- Task item: Report every line of the records that includes the word "second".

- Data extracts:
□ □ □
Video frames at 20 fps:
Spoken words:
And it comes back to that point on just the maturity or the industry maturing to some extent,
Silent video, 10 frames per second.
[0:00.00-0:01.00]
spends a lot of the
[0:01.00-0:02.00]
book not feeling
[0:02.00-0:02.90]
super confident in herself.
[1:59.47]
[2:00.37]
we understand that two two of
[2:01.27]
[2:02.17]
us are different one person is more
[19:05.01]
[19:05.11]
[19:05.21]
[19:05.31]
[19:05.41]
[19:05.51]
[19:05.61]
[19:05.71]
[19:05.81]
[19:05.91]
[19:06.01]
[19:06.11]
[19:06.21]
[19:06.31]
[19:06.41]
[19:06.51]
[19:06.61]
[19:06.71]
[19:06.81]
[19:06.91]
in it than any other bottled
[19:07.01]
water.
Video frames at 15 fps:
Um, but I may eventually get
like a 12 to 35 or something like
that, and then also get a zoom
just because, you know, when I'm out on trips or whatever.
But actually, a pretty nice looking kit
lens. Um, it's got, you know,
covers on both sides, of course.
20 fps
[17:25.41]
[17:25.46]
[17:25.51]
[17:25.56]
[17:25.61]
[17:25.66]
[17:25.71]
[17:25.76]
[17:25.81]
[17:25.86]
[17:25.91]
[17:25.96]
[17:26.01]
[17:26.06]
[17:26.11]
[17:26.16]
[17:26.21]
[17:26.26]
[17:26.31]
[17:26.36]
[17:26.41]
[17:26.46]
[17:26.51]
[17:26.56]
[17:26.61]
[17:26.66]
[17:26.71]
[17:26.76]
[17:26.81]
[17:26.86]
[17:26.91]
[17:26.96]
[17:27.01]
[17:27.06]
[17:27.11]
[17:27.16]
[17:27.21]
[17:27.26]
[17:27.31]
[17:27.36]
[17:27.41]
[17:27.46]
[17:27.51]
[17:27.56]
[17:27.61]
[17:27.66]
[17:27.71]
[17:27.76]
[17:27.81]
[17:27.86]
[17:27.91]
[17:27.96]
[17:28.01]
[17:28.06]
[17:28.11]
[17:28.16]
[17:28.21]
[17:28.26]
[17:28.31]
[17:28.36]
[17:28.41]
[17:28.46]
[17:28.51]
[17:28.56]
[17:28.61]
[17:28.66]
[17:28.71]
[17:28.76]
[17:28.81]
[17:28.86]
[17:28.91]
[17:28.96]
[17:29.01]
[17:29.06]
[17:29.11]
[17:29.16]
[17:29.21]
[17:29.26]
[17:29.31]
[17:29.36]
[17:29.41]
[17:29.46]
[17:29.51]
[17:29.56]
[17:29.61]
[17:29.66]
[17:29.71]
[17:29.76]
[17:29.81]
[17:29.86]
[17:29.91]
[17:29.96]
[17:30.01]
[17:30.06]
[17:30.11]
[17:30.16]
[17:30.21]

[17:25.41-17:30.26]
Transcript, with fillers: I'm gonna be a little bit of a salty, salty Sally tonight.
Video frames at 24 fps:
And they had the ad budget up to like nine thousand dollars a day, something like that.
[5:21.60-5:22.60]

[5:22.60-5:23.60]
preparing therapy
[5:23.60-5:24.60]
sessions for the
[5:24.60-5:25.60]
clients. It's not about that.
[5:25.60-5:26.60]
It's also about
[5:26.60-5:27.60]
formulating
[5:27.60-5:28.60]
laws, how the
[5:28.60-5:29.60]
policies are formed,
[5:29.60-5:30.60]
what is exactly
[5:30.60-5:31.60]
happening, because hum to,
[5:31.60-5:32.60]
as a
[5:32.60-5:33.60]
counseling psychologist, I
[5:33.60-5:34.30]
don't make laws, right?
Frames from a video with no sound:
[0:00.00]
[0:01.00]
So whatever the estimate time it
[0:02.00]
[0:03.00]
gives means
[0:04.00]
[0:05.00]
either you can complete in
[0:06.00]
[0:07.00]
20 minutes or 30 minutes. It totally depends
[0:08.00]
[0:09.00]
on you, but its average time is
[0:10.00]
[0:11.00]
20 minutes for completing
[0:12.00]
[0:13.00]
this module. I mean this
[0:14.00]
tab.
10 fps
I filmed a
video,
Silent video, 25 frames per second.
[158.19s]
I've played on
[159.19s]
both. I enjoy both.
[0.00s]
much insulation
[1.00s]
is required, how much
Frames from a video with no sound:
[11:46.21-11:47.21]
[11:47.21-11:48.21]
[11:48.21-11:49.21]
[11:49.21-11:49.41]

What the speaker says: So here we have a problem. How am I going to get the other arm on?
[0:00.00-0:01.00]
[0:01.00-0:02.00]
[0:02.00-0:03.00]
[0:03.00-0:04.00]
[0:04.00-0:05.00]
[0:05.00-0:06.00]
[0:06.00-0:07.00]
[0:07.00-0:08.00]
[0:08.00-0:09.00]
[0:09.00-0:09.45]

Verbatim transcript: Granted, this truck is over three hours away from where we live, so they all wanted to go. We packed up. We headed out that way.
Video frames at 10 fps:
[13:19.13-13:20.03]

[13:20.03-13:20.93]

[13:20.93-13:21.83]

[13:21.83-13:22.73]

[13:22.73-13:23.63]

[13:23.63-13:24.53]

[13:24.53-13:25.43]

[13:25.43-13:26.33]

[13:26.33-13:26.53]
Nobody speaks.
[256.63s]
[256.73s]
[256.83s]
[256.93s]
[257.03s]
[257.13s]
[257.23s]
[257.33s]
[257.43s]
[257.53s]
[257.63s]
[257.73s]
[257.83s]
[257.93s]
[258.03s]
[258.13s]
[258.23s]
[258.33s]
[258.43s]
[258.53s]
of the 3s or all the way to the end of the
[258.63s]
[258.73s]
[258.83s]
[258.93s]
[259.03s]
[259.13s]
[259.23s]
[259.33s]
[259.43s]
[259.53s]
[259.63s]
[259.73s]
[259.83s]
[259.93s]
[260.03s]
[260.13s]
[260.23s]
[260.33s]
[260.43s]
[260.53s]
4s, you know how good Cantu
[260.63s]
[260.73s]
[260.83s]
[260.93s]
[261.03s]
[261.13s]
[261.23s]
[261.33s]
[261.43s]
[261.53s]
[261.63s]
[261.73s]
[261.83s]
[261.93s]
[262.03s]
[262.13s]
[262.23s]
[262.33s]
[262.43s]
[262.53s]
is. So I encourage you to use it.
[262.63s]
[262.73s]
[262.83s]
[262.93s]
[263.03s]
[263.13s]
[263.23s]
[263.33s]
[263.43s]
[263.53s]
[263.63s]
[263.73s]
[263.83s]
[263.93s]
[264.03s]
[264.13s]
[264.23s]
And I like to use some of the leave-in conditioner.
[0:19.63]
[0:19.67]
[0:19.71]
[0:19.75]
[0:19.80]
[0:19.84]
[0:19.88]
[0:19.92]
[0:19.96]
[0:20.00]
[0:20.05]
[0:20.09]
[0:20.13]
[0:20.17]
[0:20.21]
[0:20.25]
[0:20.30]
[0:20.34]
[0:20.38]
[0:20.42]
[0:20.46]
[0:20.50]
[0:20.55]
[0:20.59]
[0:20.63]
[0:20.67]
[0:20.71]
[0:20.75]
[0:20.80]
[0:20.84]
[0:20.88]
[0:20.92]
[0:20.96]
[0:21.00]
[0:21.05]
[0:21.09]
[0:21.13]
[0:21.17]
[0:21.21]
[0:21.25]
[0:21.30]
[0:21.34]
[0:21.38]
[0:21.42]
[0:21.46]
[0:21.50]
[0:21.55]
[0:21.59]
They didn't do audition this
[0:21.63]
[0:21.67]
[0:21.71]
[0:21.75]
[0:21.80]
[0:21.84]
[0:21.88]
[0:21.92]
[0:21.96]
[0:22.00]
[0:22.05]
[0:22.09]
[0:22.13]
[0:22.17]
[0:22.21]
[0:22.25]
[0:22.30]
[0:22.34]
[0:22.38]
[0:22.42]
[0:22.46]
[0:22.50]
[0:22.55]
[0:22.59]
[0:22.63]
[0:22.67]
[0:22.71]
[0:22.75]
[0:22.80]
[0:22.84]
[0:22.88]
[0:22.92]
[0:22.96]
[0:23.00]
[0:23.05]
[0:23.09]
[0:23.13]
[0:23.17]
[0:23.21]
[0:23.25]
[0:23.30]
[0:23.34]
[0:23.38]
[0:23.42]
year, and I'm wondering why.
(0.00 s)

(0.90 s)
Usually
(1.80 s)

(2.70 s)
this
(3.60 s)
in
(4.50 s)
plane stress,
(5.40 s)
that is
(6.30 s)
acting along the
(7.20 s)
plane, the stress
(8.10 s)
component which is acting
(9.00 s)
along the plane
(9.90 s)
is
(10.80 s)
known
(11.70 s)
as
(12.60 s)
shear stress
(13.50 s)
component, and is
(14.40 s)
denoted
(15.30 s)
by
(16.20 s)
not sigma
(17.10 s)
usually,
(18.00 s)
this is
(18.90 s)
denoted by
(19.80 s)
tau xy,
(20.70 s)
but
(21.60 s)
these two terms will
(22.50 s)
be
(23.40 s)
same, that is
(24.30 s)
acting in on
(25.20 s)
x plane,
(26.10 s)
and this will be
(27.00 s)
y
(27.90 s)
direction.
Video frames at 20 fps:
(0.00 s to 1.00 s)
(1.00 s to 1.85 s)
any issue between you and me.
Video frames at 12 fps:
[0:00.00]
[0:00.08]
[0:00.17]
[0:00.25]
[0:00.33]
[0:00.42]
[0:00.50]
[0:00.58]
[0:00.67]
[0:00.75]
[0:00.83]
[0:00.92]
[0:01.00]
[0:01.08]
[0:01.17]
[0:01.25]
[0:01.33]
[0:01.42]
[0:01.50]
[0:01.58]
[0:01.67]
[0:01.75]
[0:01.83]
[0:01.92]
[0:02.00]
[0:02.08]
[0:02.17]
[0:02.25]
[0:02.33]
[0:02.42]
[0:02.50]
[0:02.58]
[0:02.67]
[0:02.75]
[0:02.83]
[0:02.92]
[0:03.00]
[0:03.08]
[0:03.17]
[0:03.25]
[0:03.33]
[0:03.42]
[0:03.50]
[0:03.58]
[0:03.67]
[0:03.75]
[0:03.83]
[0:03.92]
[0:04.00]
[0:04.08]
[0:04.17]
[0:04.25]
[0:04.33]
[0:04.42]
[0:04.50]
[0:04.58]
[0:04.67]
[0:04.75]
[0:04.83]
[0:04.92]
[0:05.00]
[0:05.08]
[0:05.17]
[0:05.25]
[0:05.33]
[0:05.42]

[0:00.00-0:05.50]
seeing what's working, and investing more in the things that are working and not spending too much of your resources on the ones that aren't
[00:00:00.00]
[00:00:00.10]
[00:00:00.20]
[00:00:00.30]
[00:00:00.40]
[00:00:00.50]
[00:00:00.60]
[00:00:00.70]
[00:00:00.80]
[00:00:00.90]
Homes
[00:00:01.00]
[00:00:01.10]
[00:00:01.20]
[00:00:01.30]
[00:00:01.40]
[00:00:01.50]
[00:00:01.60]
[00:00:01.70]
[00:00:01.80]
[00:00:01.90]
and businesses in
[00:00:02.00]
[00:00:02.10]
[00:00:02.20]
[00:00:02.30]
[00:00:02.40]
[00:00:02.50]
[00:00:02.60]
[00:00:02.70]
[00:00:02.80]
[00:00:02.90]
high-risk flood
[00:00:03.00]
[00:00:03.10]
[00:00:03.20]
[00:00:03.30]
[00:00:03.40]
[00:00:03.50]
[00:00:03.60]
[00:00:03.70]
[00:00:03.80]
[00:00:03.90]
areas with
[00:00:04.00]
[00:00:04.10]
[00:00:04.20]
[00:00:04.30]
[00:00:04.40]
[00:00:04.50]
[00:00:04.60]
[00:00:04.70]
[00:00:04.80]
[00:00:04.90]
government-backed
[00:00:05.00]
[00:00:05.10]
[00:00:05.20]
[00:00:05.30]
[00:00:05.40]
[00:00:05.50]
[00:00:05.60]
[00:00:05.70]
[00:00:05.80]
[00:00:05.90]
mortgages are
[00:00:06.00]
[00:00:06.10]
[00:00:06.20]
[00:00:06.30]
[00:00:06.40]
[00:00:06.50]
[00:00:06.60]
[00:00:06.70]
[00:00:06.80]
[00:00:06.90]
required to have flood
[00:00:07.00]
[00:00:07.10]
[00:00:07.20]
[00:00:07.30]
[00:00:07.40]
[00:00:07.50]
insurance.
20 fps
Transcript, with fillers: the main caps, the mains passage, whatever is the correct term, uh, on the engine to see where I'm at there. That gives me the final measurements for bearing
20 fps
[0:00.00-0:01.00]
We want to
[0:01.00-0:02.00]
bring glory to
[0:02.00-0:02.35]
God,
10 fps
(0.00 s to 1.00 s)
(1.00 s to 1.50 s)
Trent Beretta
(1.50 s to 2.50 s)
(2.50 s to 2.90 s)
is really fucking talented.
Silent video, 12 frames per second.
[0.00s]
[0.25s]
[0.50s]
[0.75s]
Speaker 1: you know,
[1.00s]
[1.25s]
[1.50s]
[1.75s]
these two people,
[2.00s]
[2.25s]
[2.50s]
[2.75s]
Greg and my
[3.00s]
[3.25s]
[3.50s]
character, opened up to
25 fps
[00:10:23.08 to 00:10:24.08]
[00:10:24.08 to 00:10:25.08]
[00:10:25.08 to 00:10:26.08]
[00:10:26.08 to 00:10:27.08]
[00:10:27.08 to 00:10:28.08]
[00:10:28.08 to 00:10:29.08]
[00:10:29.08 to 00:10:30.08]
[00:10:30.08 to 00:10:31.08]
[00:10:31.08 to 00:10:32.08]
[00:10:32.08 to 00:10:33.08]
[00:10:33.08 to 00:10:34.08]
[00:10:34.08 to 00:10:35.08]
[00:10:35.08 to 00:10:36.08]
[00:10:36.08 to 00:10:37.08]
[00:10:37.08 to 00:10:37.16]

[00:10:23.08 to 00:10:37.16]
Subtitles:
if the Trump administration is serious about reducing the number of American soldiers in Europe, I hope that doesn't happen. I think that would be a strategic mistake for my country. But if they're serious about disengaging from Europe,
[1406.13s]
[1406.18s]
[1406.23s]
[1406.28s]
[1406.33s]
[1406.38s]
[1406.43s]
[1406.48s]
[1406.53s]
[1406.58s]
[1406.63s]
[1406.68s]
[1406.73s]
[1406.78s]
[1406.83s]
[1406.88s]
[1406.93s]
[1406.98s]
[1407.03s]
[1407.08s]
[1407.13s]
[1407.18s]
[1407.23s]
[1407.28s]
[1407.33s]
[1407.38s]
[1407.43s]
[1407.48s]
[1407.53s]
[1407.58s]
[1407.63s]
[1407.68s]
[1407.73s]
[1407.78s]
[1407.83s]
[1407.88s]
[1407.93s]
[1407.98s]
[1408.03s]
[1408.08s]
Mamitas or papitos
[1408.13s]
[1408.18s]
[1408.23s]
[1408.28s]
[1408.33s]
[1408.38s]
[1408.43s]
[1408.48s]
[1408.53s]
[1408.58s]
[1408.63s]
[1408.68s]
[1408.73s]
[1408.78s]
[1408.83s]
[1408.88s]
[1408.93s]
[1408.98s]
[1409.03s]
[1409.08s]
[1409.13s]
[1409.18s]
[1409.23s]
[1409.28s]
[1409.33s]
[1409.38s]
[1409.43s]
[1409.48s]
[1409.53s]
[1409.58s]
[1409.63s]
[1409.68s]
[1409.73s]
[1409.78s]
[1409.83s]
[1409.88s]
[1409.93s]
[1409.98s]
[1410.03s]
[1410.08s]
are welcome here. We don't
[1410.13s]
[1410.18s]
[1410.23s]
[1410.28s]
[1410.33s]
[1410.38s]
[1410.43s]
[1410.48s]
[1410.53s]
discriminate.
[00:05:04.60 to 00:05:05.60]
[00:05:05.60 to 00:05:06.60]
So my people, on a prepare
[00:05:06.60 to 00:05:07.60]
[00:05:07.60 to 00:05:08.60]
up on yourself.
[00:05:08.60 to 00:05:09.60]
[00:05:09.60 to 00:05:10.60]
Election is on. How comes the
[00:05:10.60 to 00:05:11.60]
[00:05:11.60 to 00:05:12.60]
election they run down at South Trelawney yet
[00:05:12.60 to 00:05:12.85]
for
□ □ □
- Finished exercise:
Silent video, 10 frames per second.
Silent video, 25 frames per second.
Silent video, 12 frames per second.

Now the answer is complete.